Reflections: With New Year’s Comes a Bright Pink Lining

My mom, Lisa Wegrzyn, and I at a breast cancer awareness event in October 2014.
My mom, Lisa Wegrzyn, and I at a breast cancer awareness event in October 2014.

Historians track the birth of New Year’s resolutions to 4,000 years ago when the Babylonians of ancient Mesopotamia, who celebrated the new year in March upon the arrival of Atiku (barley) harvest festivals, made amends and promises they believed would earn them the gods’ favors for a successful year.

Although most of our present-day resolutions don’t revolve around returning borrowed farm equipment to ensure a blessed harvest, our resolutions are still representative of the same sentiment—renewal, aspirations and optimism.

Although I stopped making official resolutions in the form of a to-do list years ago, as the year quickly approaches its end, it only feels natural to pause for contemplation.

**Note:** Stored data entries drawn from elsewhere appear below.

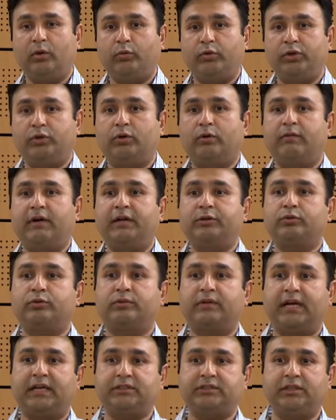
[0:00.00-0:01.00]
We don't want to
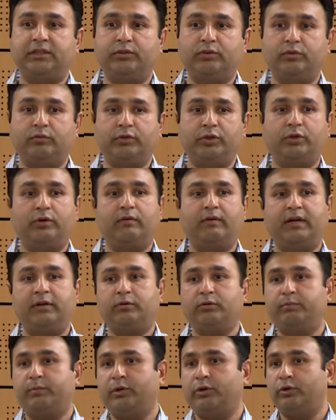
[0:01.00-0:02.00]
rush into, we don't want
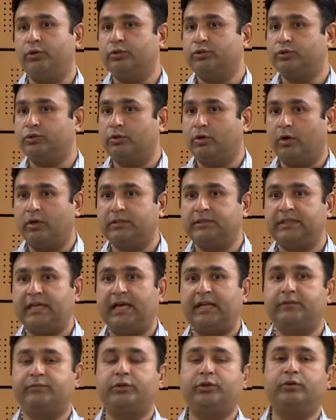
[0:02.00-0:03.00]
to produce wrong
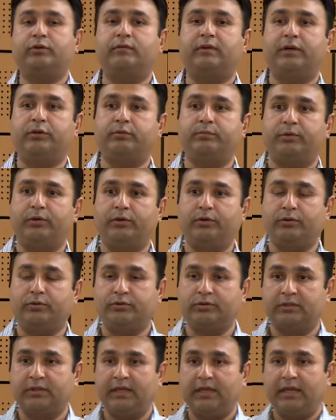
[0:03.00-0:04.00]
cells, we don't want to
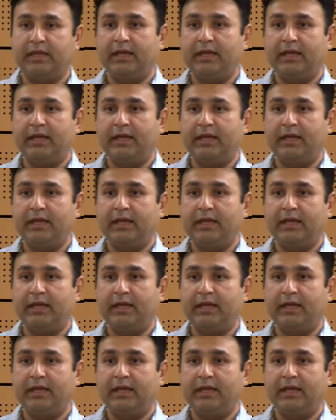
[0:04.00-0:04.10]
produce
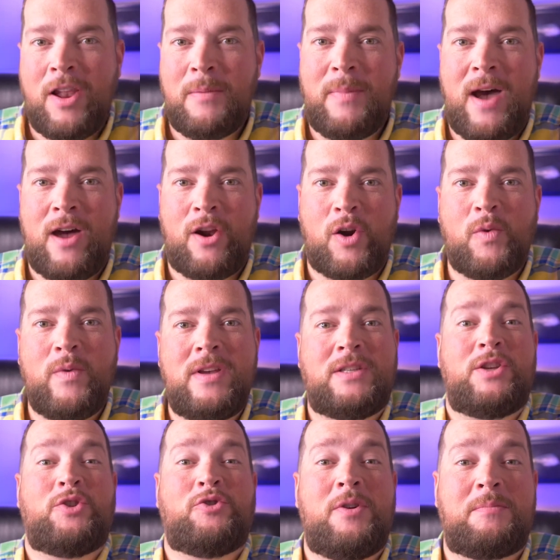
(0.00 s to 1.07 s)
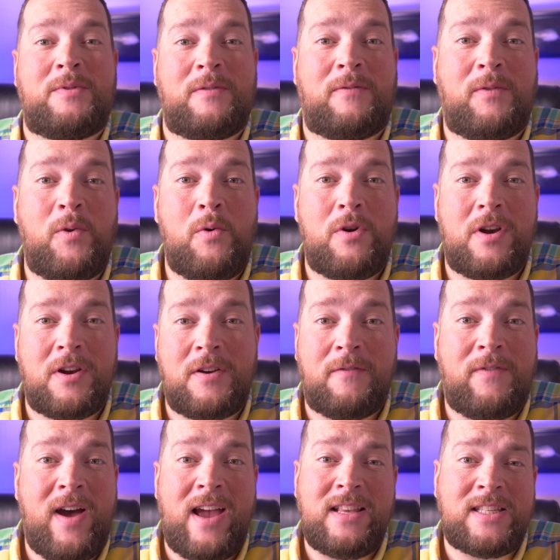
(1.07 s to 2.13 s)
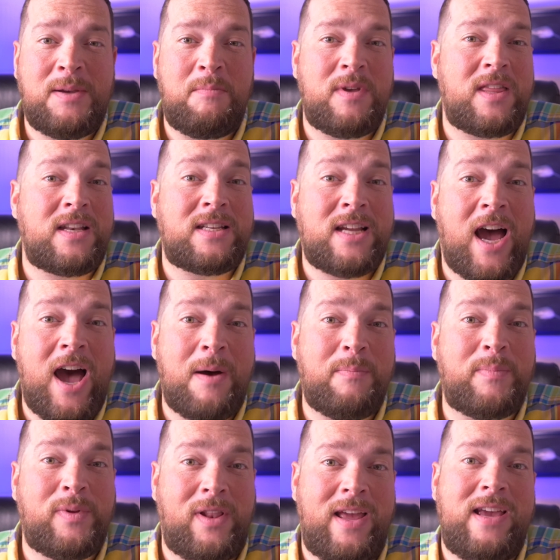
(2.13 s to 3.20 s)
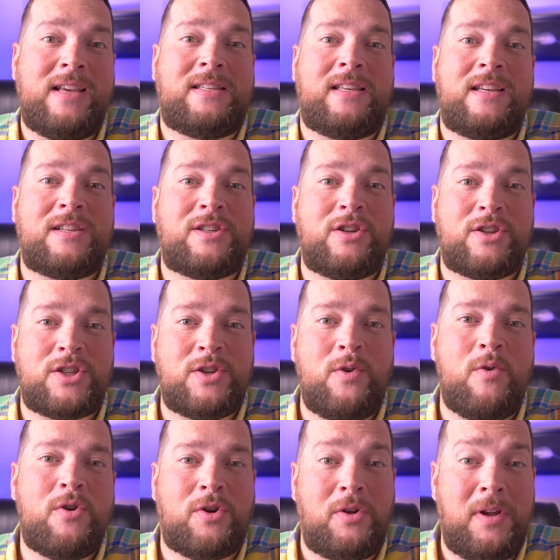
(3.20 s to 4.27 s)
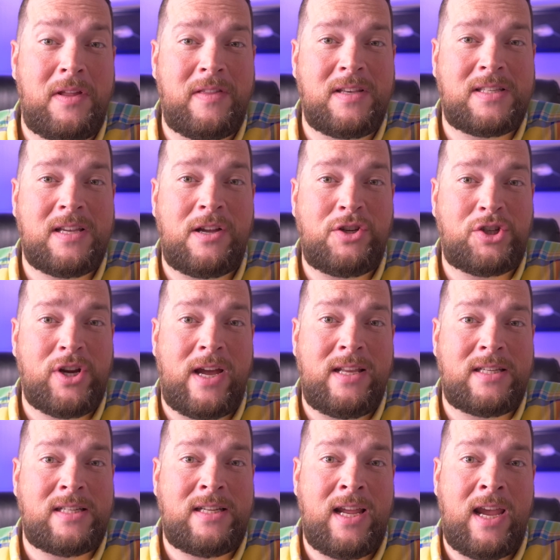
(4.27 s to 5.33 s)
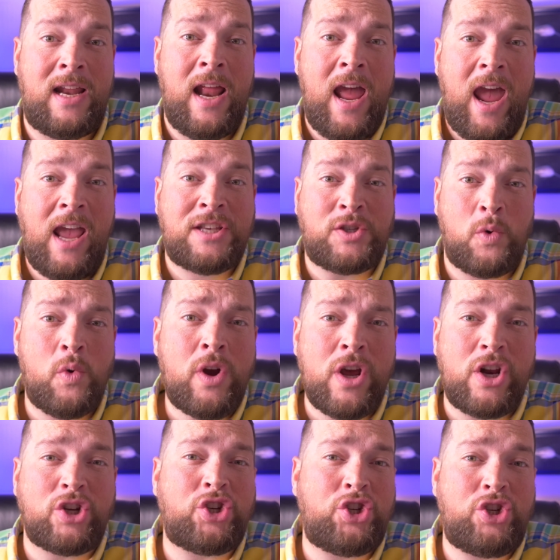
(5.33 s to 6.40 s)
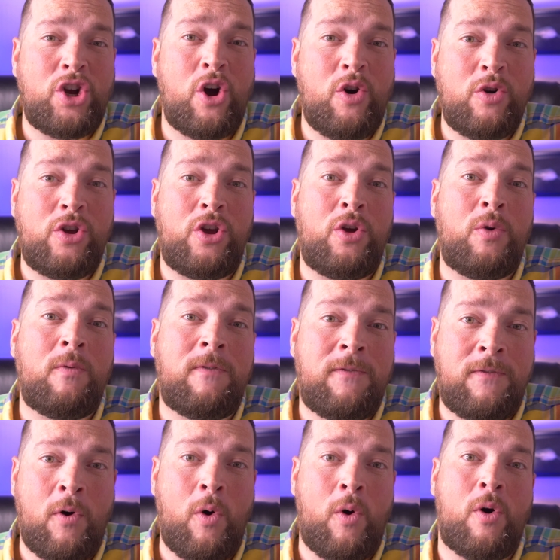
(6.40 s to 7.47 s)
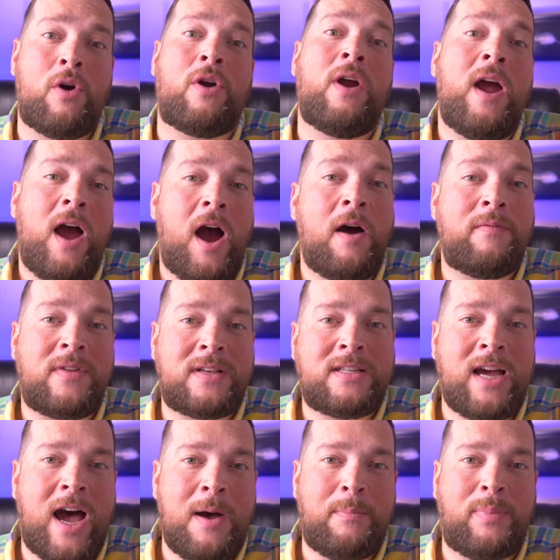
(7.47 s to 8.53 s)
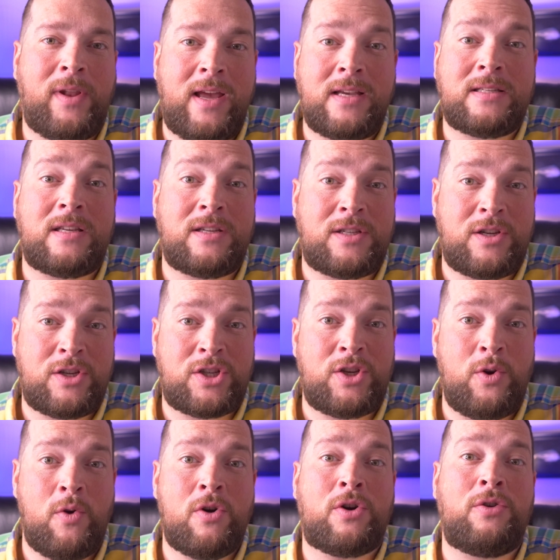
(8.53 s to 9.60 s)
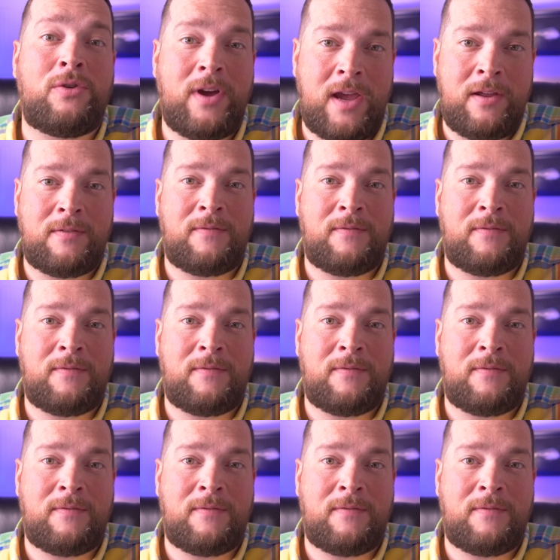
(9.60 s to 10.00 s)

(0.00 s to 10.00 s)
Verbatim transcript: about our recent trip to Florida to find some of the top places to snorkel in the Sunshine State. And so we're going to show you four of the top places to snorkel in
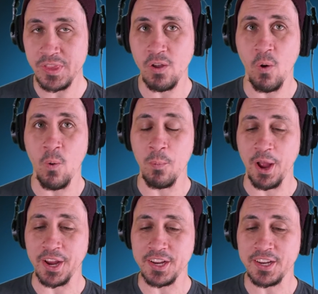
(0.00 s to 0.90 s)
Oh
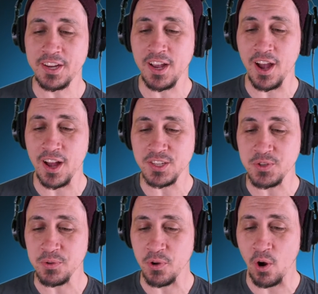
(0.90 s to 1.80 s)
my gosh,
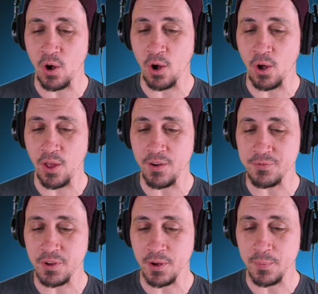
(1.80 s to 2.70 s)
dude. They're all
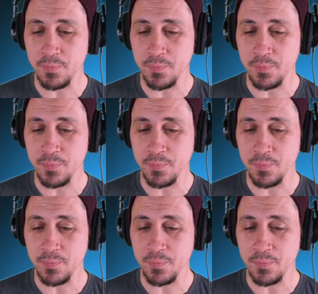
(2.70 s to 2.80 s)
effed up.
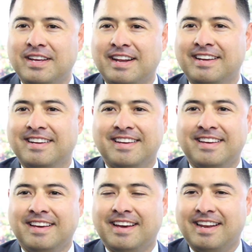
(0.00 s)
and
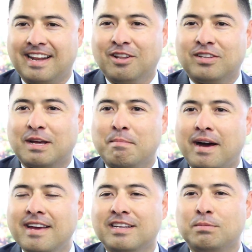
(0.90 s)
I looked at
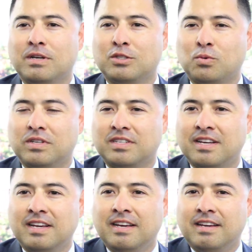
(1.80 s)
my experience, was
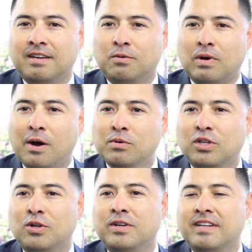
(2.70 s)
I
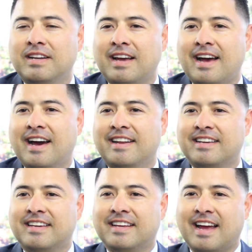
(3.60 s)
was learning how
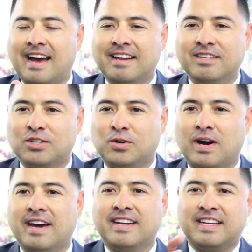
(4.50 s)
to get out of school,
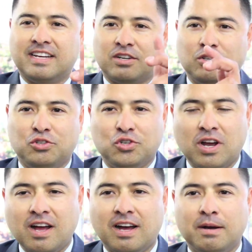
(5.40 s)
how to get a good
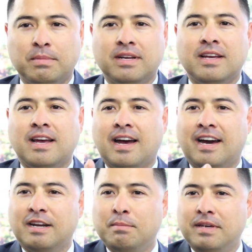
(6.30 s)
job,
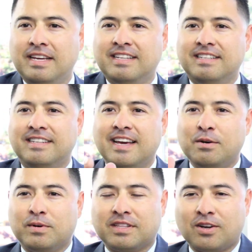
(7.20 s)
how to be in
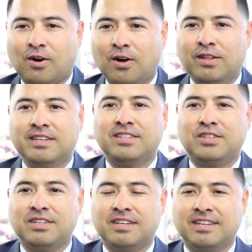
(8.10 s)
debt with
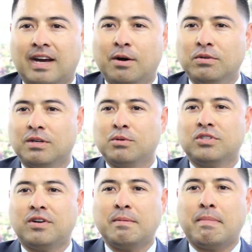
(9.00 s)
college. I was almost
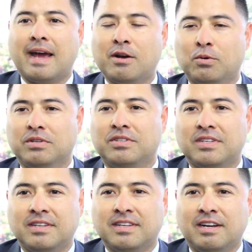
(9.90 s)
starting
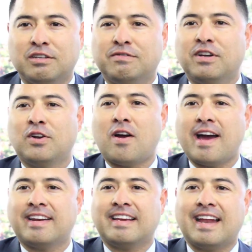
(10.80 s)
backwards. I was figuring out
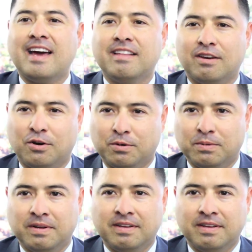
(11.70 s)
how to get out of the hole.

This year’s resolutions are molded by a bit of turbulence my family has faced in the last few months—my mother, age 49, was diagnosed with breast cancer in the beginning of October.

From the start, she has faced her diagnosis head-on—without pause, fear or self pity, and with a fully characteristic, strong dose of dry humor. She had us giggling within minutes of her recovery following her bilateral mastectomy, and we’ve already had more than a few laughing fits picking out her new wigs, hats and scarves for once chemo takes it’s toll on her shiny brown hair.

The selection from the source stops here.